The suggestion is good, indeed there are many error messages that are hard to understand.

| username: zhanggame1 | Original post link

Indeed, an error ID should be added.

| username: 像风一样的男子 | Original post link

It’s a good idea to refer to Oracle and create an error list for self-troubleshooting.

| username: WalterWj | Original post link

Like :blush:

| username: 春风十里 | Original post link

The suggestion to refine error reporting and optimize the code is very good, as well as the refinement of wait events.

| username: OnTheRoad | Original post link

TiDB now seems like a wild horse off the reins, with various new features that are very attractive. However, upon closer inspection, each feature is not perfect and requires more optimization. Over time, the more features accumulate, the more debt is incurred.
Personally, I feel that some features that can address user pain points should be refined and perfected, rather than creating a product that is large and comprehensive.

| username: 有猫万事足 | Original post link

Speaking of this, I have to mention an article by PingCAP’s CTO that I came across yesterday.

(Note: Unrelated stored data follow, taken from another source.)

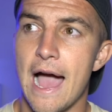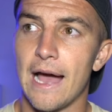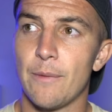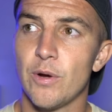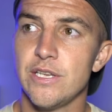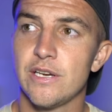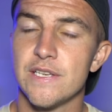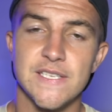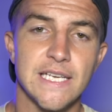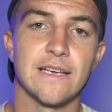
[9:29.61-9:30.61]
And when you
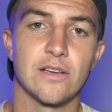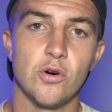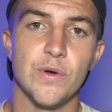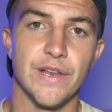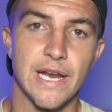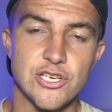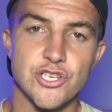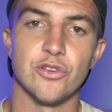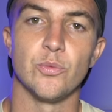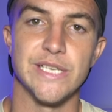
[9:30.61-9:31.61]
concede a goal in the
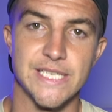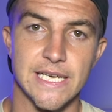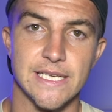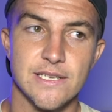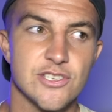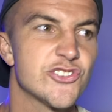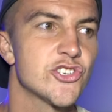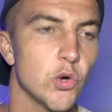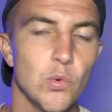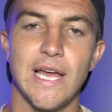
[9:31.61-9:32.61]
nature that we did,
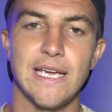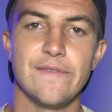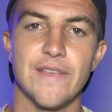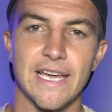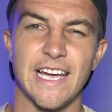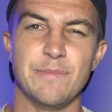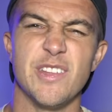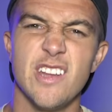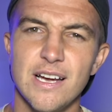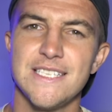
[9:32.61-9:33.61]
so late in the game,
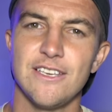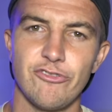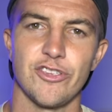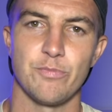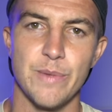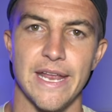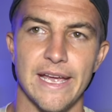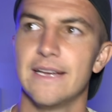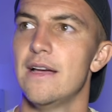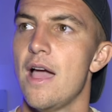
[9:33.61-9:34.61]
the 95th
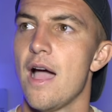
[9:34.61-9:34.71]
minute,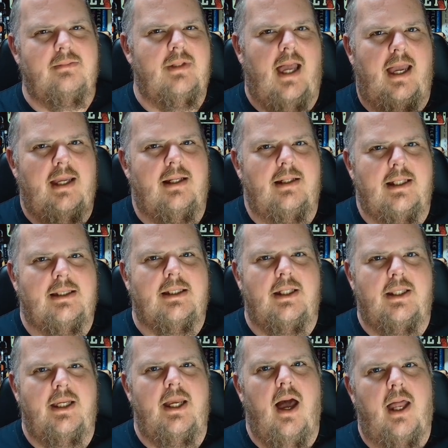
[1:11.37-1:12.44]
I had listened
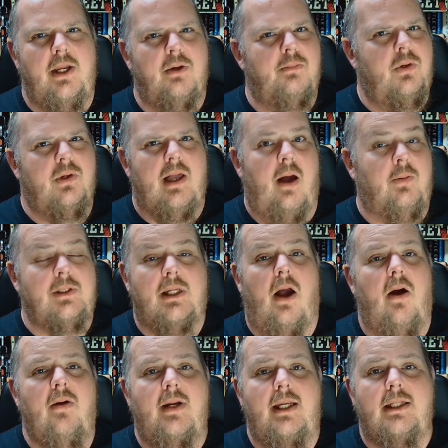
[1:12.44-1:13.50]
to the audiobook, I was already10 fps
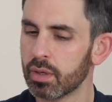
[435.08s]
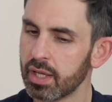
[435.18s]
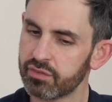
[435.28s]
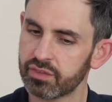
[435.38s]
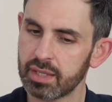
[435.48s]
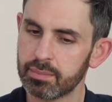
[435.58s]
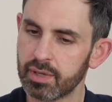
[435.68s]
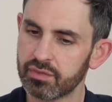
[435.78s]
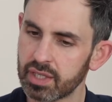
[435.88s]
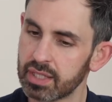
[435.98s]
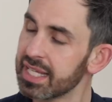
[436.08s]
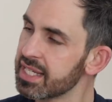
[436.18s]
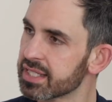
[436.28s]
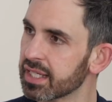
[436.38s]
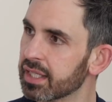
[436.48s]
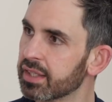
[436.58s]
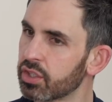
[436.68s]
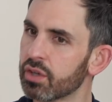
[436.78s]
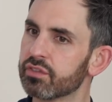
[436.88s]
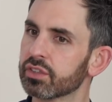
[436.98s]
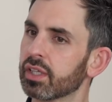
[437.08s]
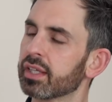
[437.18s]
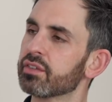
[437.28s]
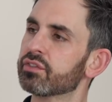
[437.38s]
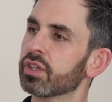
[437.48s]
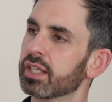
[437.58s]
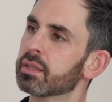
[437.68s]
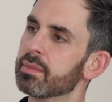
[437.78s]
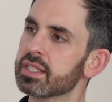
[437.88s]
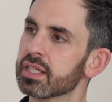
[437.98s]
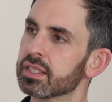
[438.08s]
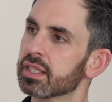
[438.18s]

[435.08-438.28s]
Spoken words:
if they lease it, they don't feel like they've fully committed,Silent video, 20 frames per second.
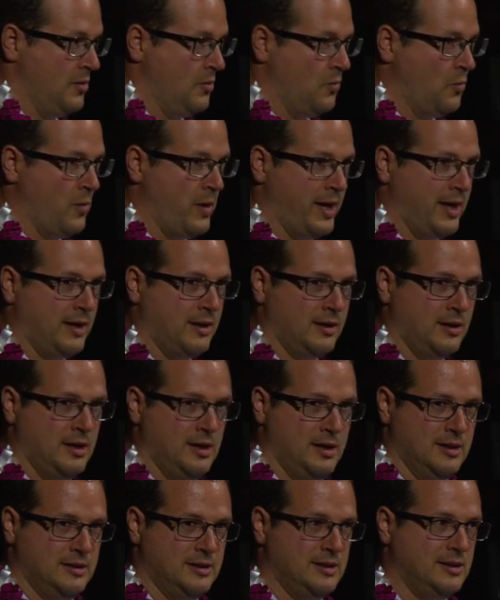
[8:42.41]

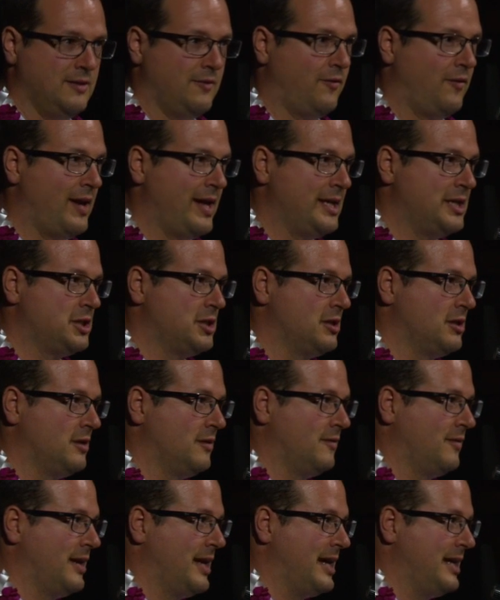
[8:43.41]
where the deflection
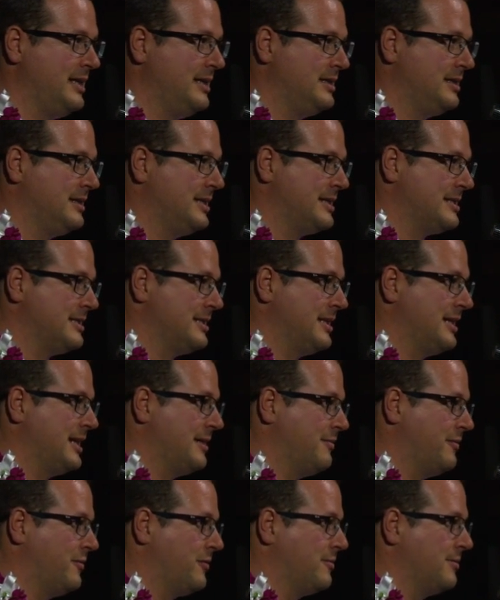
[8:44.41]
of light doesn't
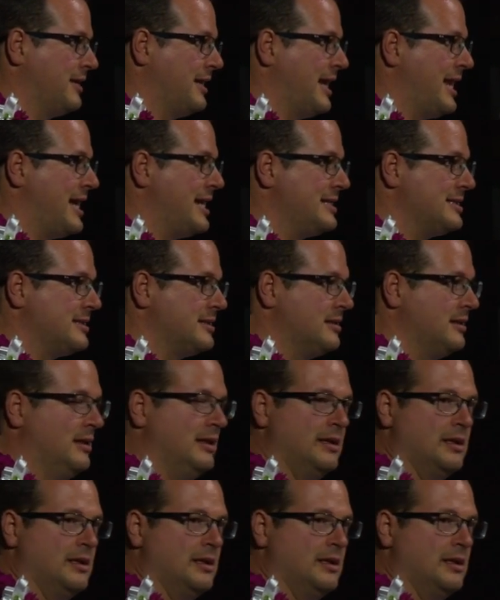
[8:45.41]
come from glass,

I’ll share it here again; it contains a lot of critiques from the CTO about their own product. It’s quite interesting. :joy:

| username: ffeenn | Original post link

This can indeed be optimized into an error explanation code.

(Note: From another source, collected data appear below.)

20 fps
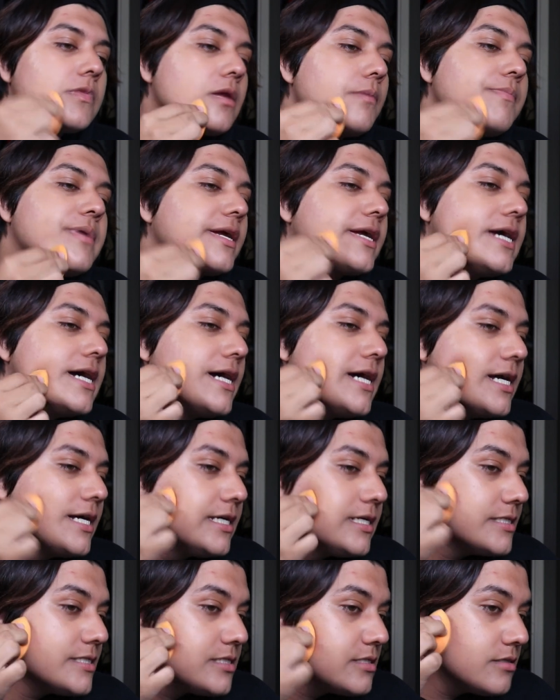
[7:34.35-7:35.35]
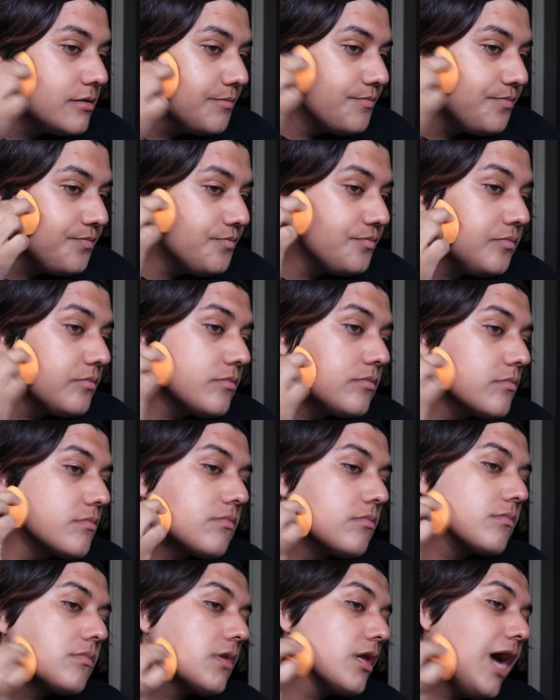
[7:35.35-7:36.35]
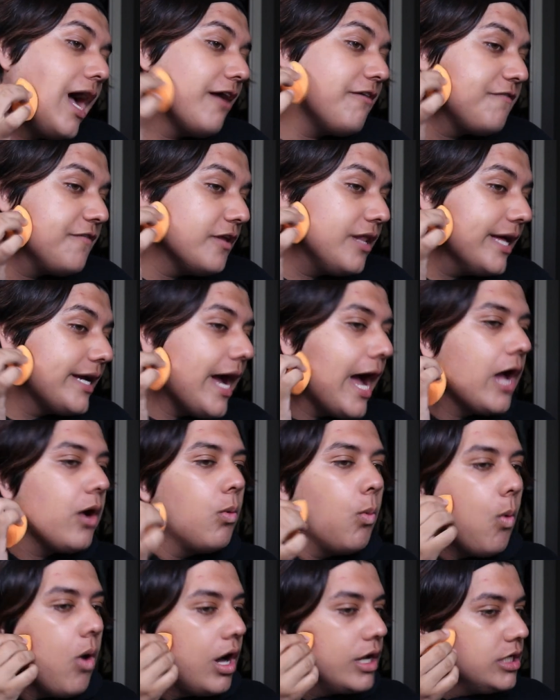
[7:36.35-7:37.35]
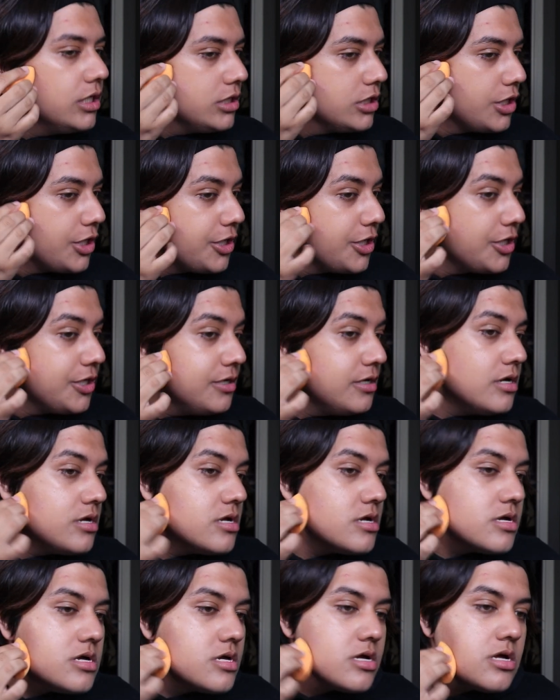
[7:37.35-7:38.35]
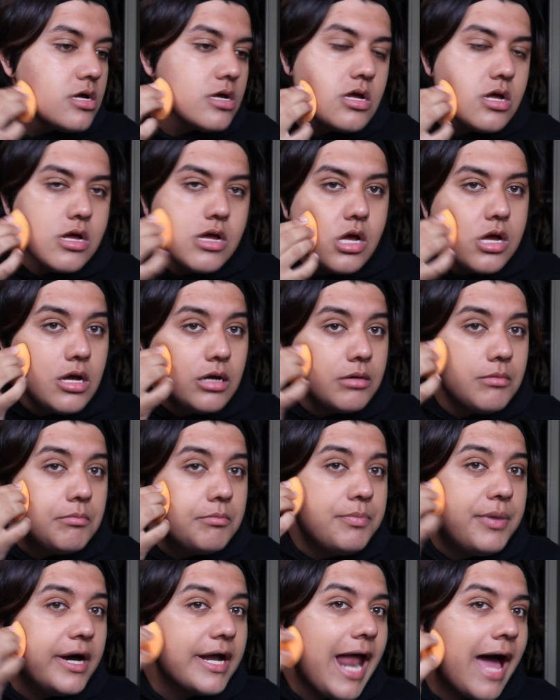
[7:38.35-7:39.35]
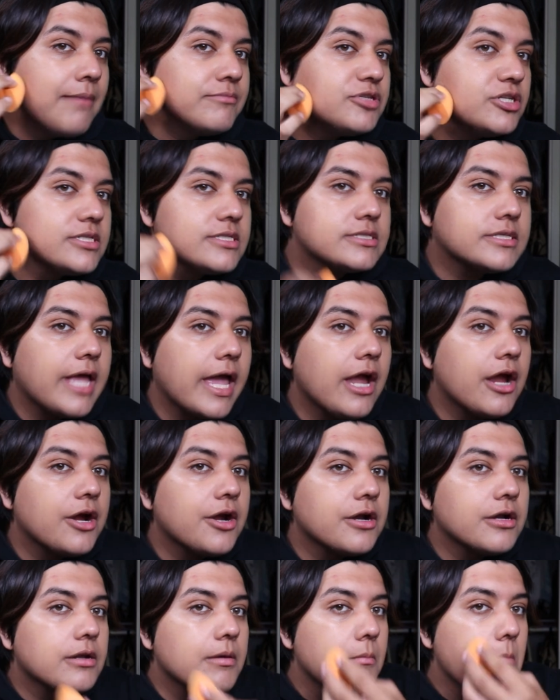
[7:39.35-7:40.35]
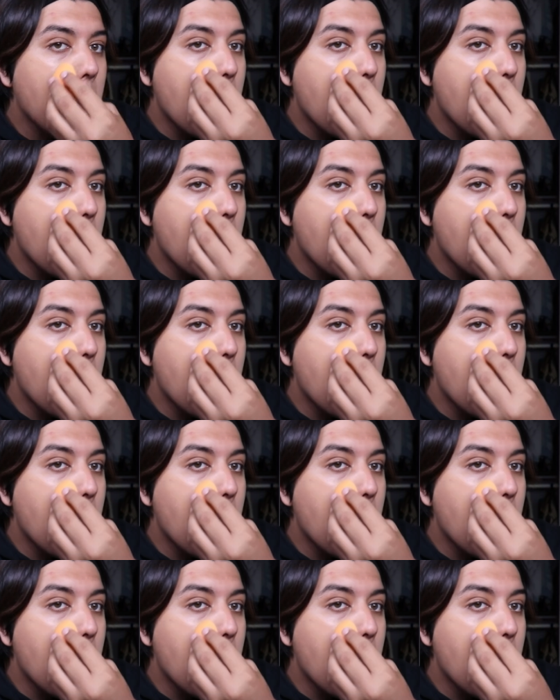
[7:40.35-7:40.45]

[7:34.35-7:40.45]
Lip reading: because I feel like I want to learn, but I'm just scared.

| username: Jellybean | Original post link

The expert’s suggestion is very pertinent, I second it.

I hope the official team can allocate more resources to optimization in this area.

| username: OnTheRoad | Original post link

Great in-depth article! The description about monitoring in the article is something I’ve mentioned in posts before. TiDB Grafana has a lot of monitoring metrics (at least a hundred, right?), and when there’s an issue with the database, it’s overwhelming with so many charts and not knowing where to start. Then there’s the cluster configuration adjustments, with settings for PD, TiDB, and TiKV, some of which are dynamically adjustable and others that require configuration file changes and reloading. It’s also very confusing, with too many parameters to remember. It’s impossible to remember them all.

| username: MrSylar | Original post link

I admire TiDB for this: daring to criticize itself publicly and never disparaging competitors.

| username: zhanggame1 | Original post link

I remember I asked a parameter question a few days ago, and I was very confused. It took me several days to understand it, and now I can’t remember it clearly again. The parameters are persisted in etcd, and you can’t see them in any configuration file.

| username: OnTheRoad | Original post link

The deeper the love, the greater the expectation.